L’atteggiamento anti-russo e anti-israeliano in Italia

Però… E qui arriviamo ai nostri dubbi. Nonostante i salti mortali del Ministro degli Esteri italiano, Antonio Tajani, sembrerebbe che sia Putin, sia Netanyahu siano un po’ infastiditi dai continui attacchi di soggetti politici (e non soltanto politici) italiani alla Russia e a Israele. Non tanto Putin (che considera l’Italia un Paese politicamente ‘folkoristico’ nel senso non esaltante del termine) quanto gli stretti collaboratori del presidente russo spingerebbero per lanciare un segnale preciso all’Italia. Le giustificazioni del Ministro Tajani, infatti, oltre ad essere poco credibili cominciano a dare fastidio a troppi ambienti russi. Dire che l’Italia fornisce armi all’Ucraina ma non è in guerra contro la Russia è un po’ stucchevole. Una due volte, beh, può passare.
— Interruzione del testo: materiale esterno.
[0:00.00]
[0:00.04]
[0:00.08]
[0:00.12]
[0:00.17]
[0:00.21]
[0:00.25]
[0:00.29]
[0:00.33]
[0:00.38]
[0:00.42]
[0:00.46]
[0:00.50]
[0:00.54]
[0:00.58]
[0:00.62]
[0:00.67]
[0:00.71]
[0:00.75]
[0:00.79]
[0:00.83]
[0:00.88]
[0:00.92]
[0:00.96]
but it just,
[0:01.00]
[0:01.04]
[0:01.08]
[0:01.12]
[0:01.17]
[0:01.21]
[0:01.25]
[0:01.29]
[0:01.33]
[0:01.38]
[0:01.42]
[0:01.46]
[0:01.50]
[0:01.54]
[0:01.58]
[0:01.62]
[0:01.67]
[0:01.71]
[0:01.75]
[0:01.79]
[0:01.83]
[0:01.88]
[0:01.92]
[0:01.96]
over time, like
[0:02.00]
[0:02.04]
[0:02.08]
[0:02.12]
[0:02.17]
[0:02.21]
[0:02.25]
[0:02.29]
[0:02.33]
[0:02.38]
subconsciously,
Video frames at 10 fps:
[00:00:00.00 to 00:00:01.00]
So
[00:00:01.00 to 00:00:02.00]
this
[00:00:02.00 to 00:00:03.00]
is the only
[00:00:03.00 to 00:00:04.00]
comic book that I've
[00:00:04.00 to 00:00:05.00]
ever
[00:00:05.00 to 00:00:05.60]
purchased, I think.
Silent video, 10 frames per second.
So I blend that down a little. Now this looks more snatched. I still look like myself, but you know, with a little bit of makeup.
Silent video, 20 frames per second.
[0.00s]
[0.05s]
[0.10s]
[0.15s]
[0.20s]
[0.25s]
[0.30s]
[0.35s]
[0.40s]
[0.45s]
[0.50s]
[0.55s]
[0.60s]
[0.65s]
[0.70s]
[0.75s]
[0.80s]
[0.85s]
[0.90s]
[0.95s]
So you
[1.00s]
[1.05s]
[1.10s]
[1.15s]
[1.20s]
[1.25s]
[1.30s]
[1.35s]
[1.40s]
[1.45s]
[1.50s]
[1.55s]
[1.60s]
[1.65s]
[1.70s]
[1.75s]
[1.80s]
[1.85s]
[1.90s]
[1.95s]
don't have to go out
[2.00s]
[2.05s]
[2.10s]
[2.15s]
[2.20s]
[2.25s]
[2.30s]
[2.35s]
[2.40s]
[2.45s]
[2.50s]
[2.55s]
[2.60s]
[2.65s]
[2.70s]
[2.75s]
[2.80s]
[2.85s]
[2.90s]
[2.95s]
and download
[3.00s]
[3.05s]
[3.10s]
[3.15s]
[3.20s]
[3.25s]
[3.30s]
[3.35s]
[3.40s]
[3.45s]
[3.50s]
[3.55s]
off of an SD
Ma se diventa una cantilena comincia a offendere l’intelligenza… Anche l’atteggiamento anti-Israele, al limite dell’antisemitismo, comincia a dare fastidio non tanto a Netanyahu quanto ai ‘falchi’ di Israele stanchi di essere considerati i soli ‘cattivi’ della situazione. Lo scenario che si va profilando non è sereno. Soprattutto se certa informazione occidentale a senso unico ‘dimentica’ che la nuova guerra in Medio Oriente non l’ha cominciata Israele ma è esplosa dopo l’eccidio del 7 Ottobre dello scorso anno quando sono stati uccisi circa mille e 200 cittadini israeliani. Tutti siamo contro la guerra e per la pace. Ma chi organizza manifestazioni anti-Israele ogni tanto dovrebbe ricordare come stanno le cose. Sicuramente ci sbagliamo. Ma i due ‘incidenti’ alla raffineria di Priolo all’ombra di Israele e della Russia dovrebbero fare riflettere.